- EXERCISE GOAL -
Once the line with "[00:10:39.31]" is found, write it out along with each later line exactly, through the end of the entries, skipping every picture.

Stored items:
........
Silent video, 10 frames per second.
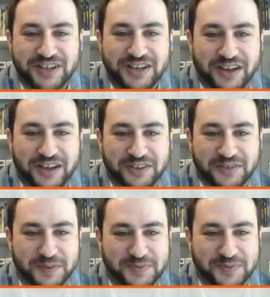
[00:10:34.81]
The
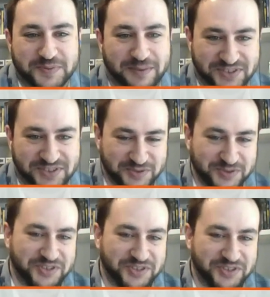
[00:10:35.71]
Flips app. It says it
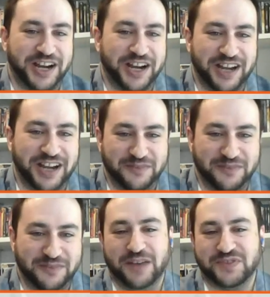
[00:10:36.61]
was
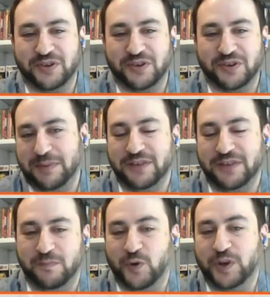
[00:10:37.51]
$39.95. So maybe
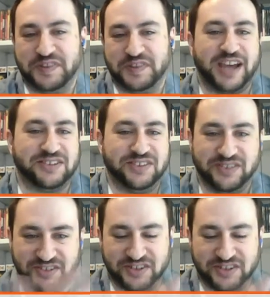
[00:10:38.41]
if with
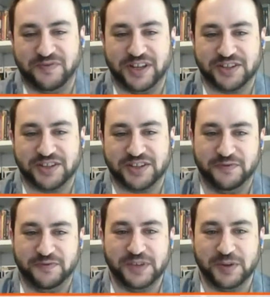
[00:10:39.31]
taxes and stuff, that's where the
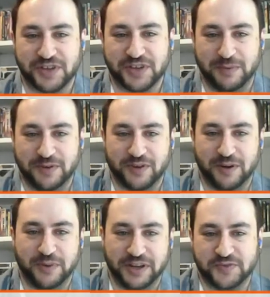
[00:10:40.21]
50 was coming
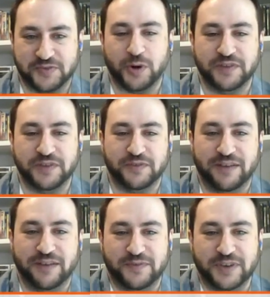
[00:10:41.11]
from. But it's 40
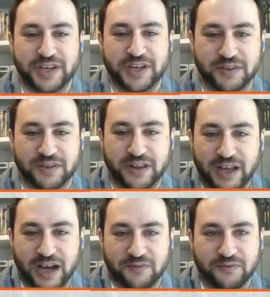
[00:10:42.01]
flat fee on
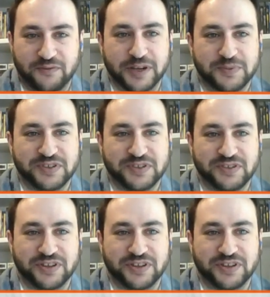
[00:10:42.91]
Flips.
........
- ANSWER BELOW -
[00:10:39.31]
taxes and stuff, that's where the
[00:10:40.21]
50 was coming
[00:10:41.11]
from. But it's 40
[00:10:42.01]
flat fee on
[00:10:42.91]
Flips.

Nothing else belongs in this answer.